(Stored data)
= Beginning of Section =

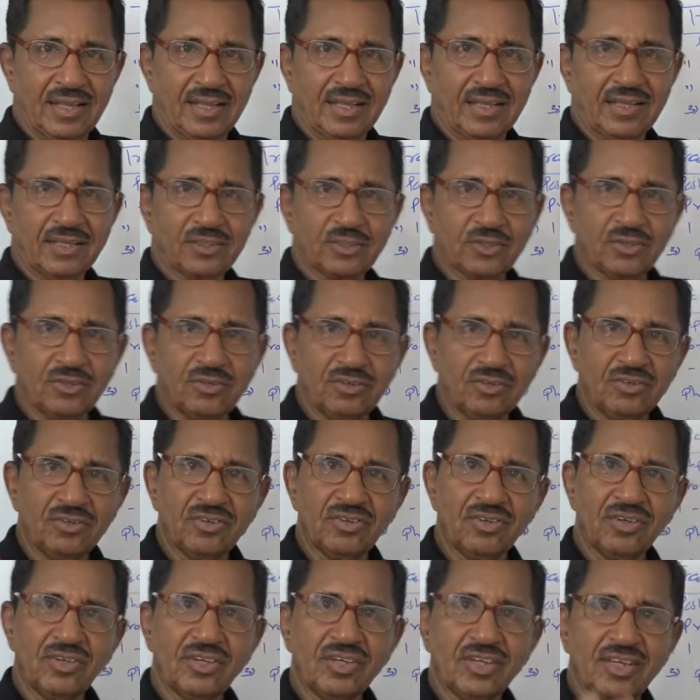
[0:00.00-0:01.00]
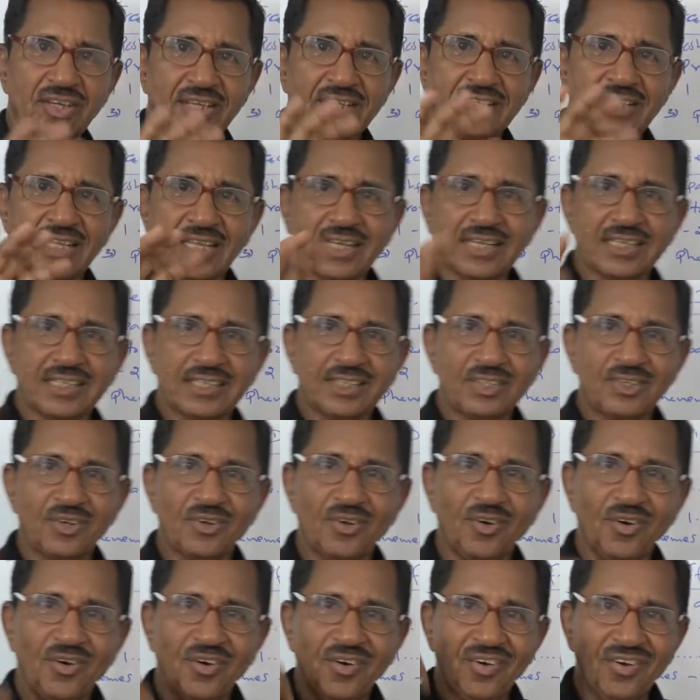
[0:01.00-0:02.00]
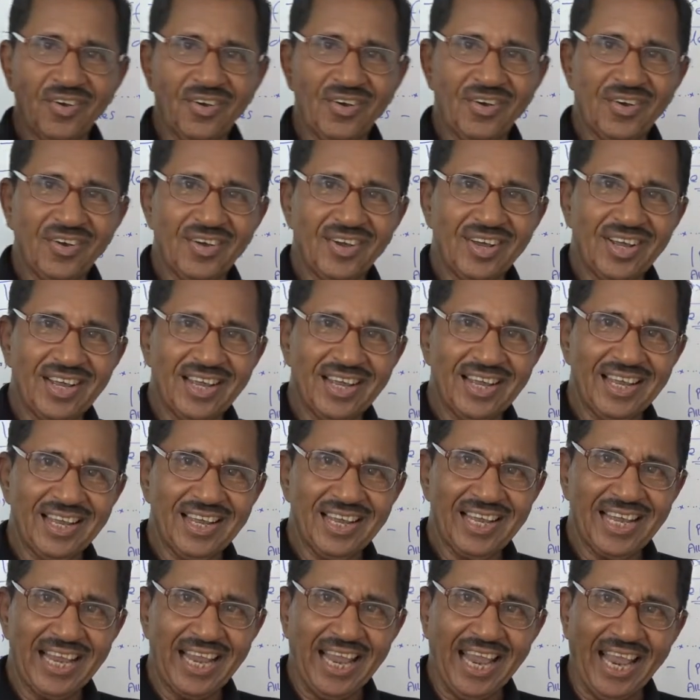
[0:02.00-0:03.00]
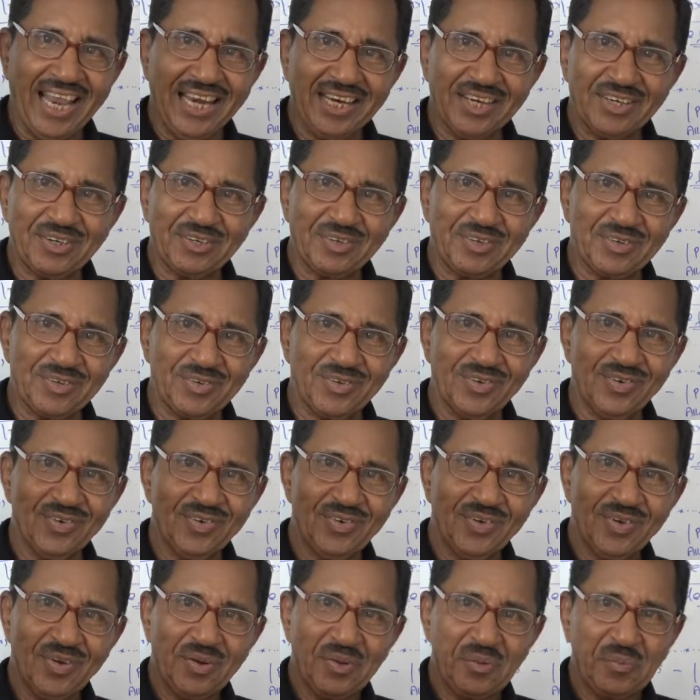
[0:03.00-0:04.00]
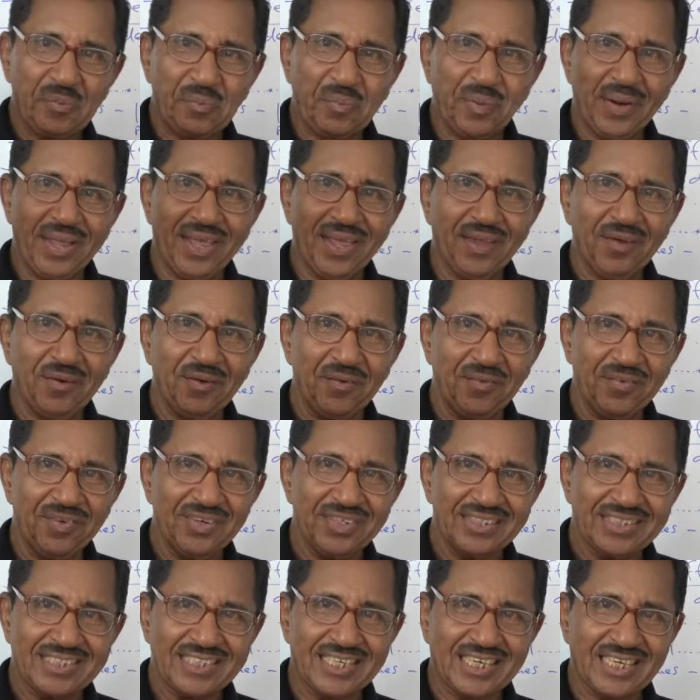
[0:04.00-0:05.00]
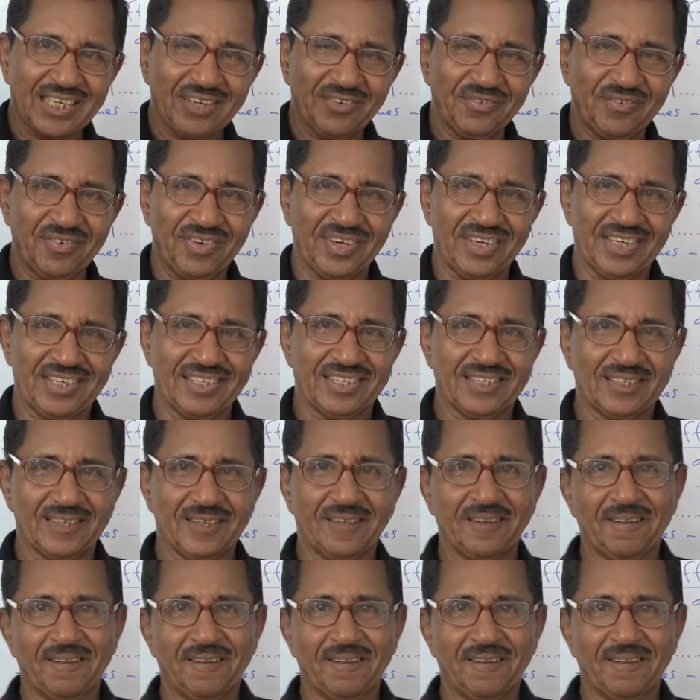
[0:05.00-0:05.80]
So, there is no end to play of signifiers.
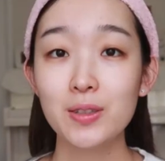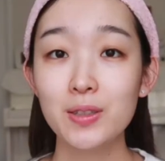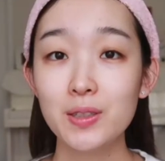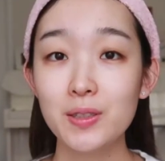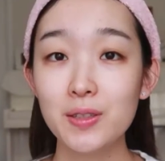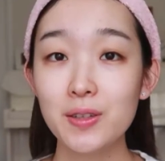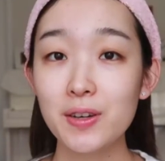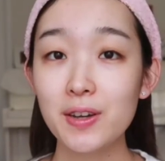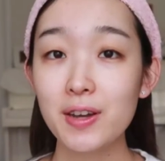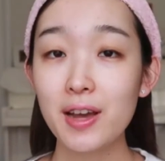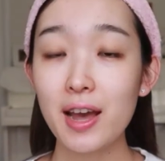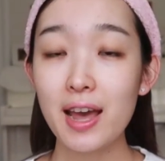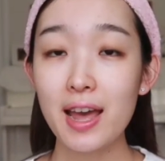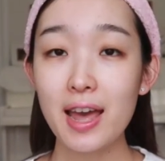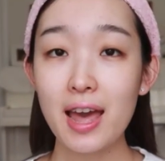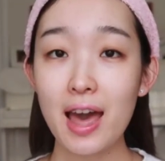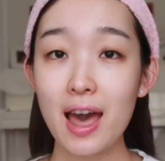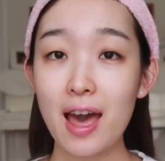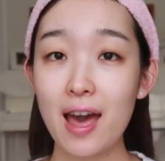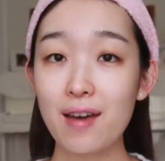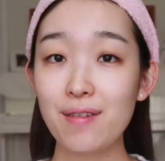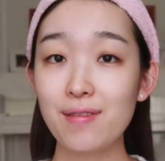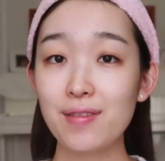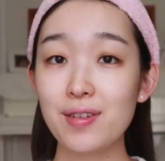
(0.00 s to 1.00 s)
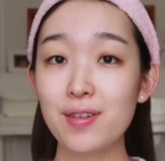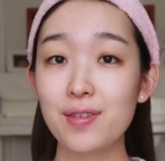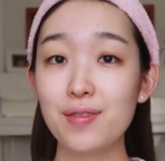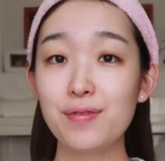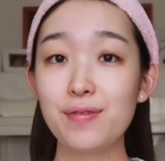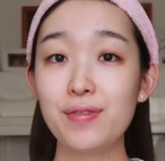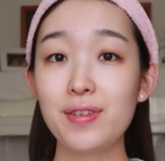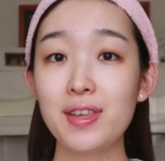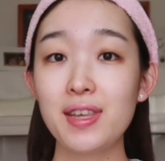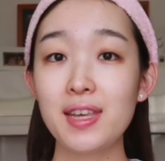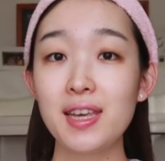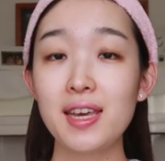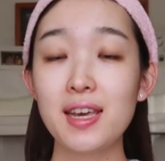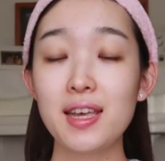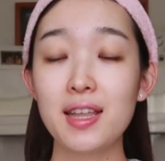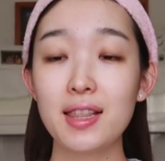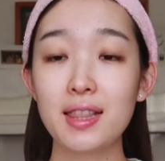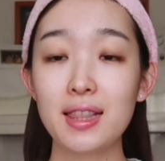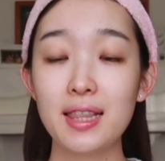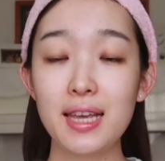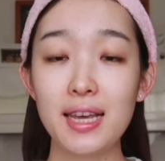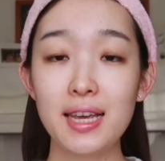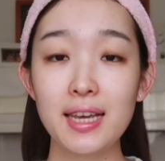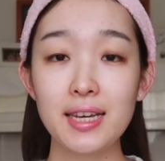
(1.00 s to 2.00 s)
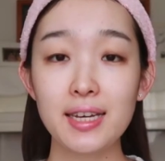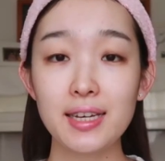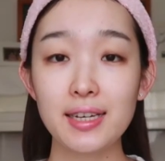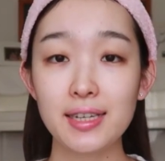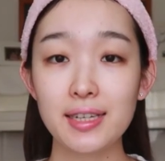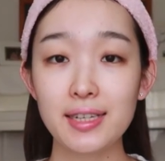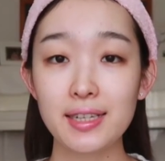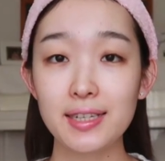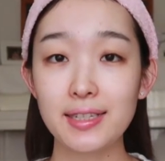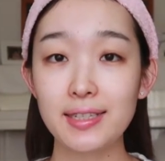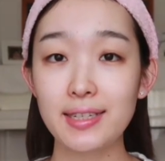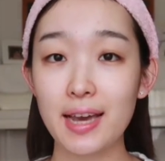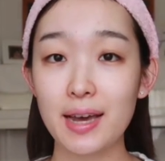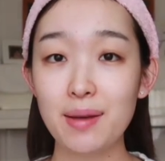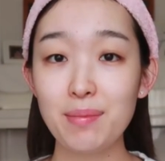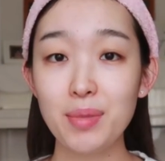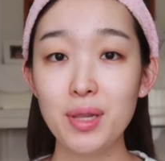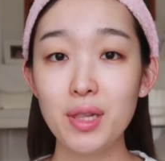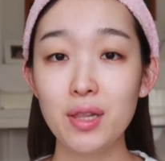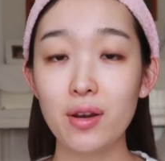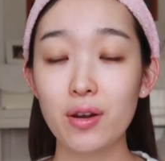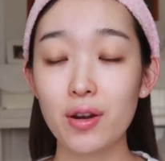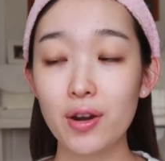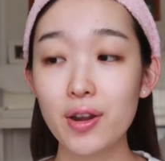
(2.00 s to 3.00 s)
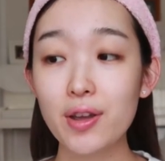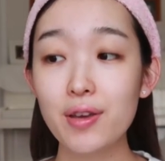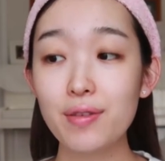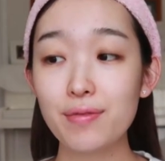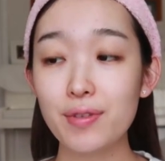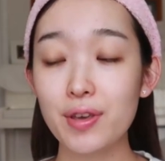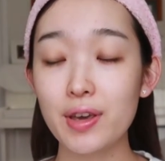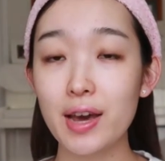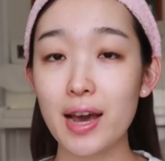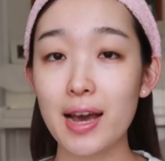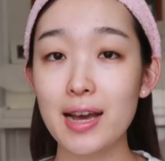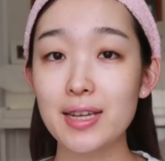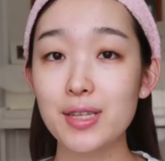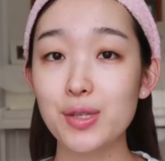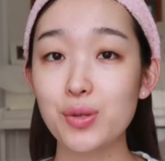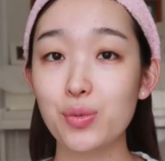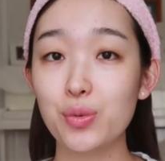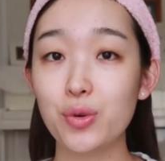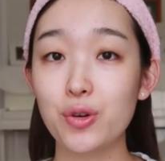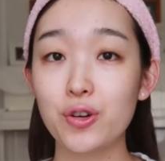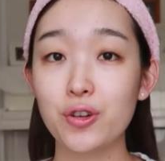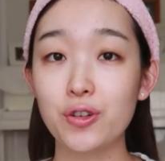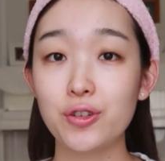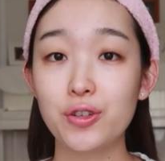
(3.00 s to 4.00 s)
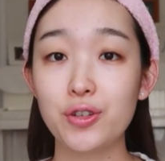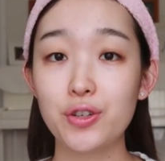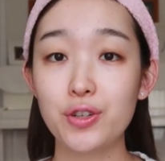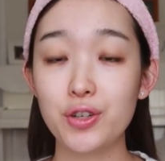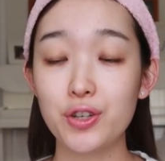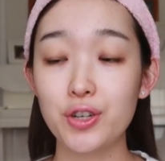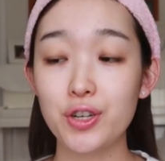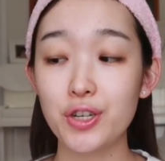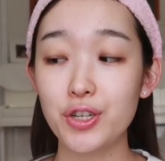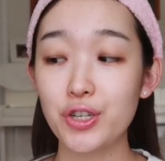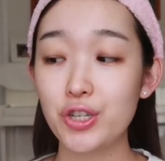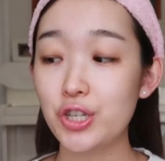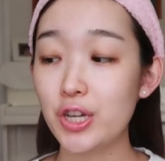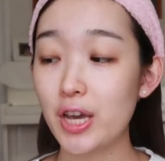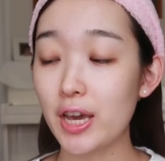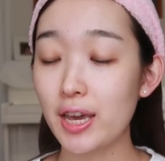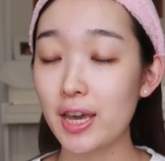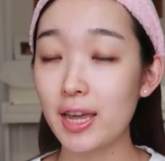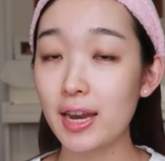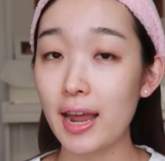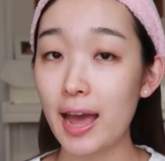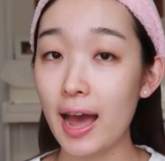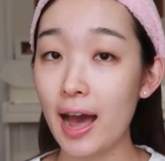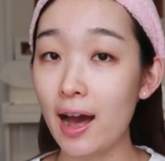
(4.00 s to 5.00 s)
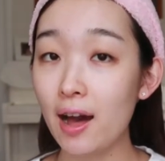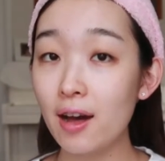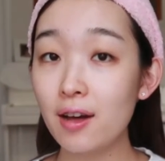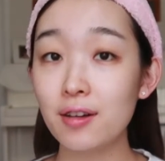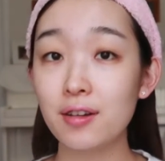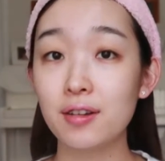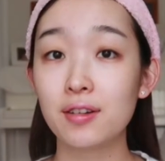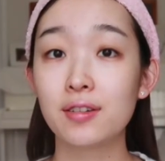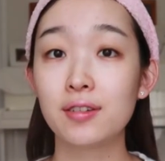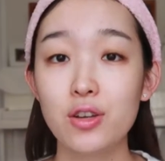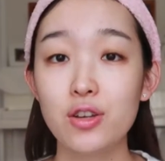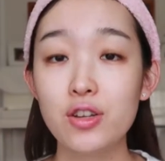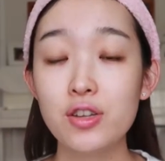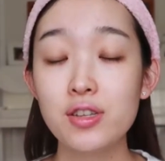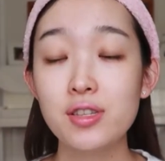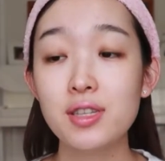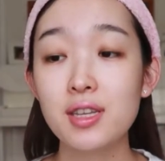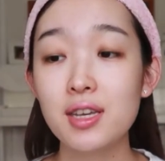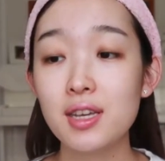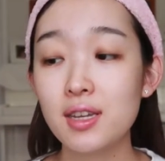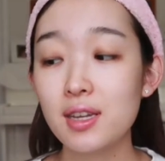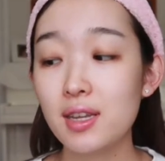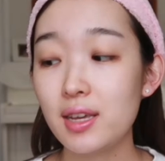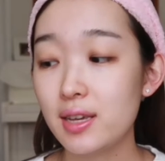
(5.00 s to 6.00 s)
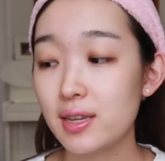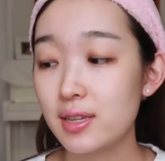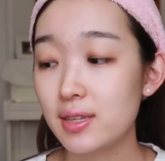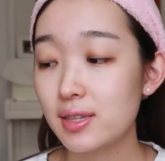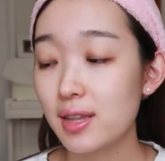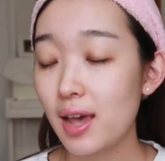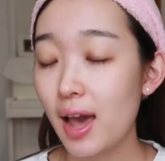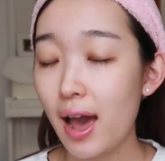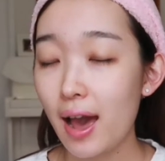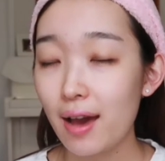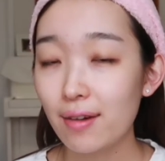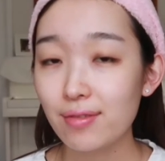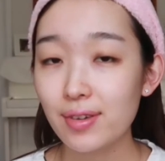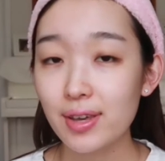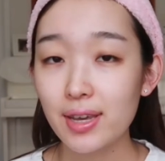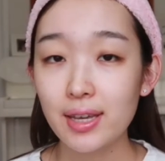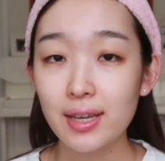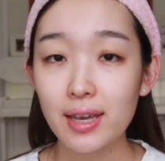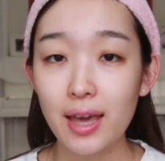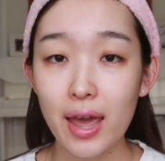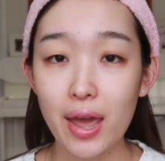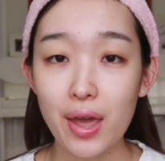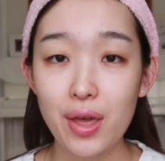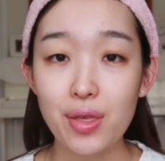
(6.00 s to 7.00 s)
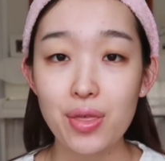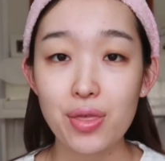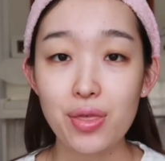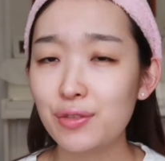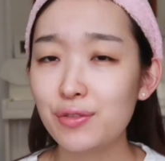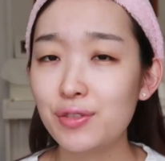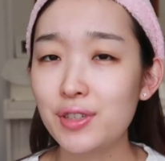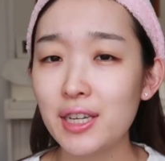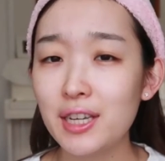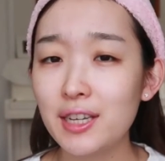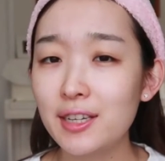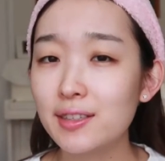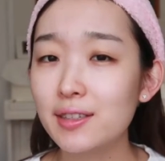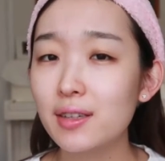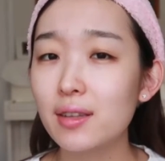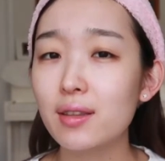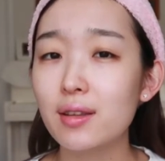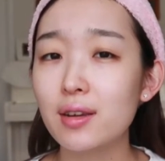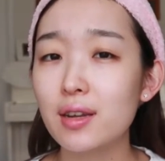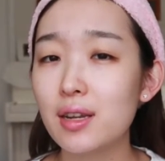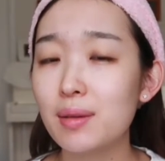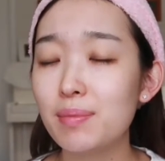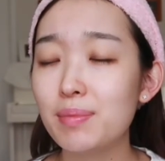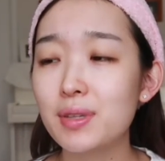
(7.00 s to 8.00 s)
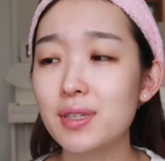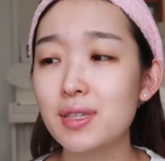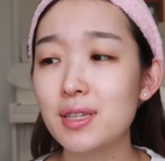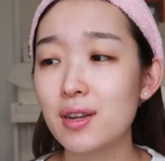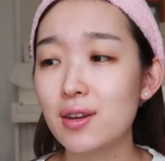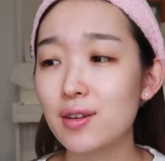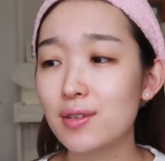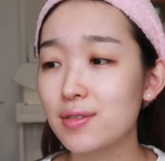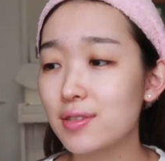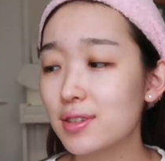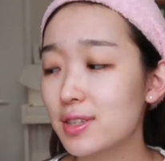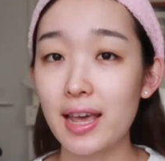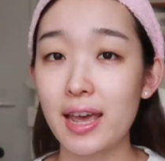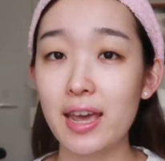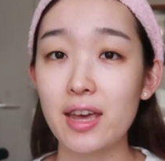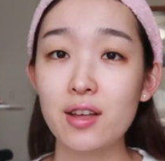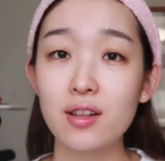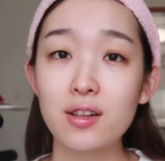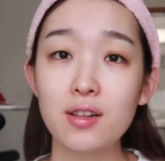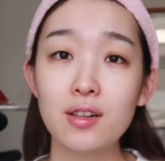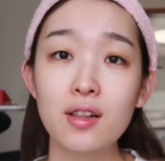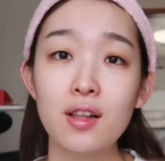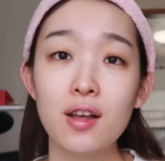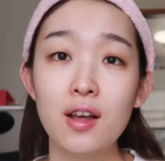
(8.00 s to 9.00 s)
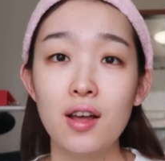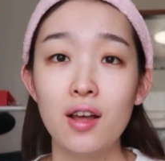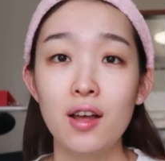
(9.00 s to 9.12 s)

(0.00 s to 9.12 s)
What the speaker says: Also, I have an affiliate link down below if you guys want to check it out. Nuskin is having a 15 to 30% off sale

= End of Section =

| Task description |
Copy each line of the records precisely and drop any images they hold.

| Response |
[0:00.00-0:01.00]
[0:01.00-0:02.00]
[0:02.00-0:03.00]
[0:03.00-0:04.00]
[0:04.00-0:05.00]
[0:05.00-0:05.80]
So, there is no end to play of signifiers.
(0.00 s to 1.00 s)
(1.00 s to 2.00 s)
(2.00 s to 3.00 s)
(3.00 s to 4.00 s)
(4.00 s to 5.00 s)
(5.00 s to 6.00 s)
(6.00 s to 7.00 s)
(7.00 s to 8.00 s)
(8.00 s to 9.00 s)
(9.00 s to 9.12 s)

(0.00 s to 9.12 s)
What the speaker says: Also, I have an affiliate link down below if you guys want to check it out. Nuskin is having a 15 to 30% off sale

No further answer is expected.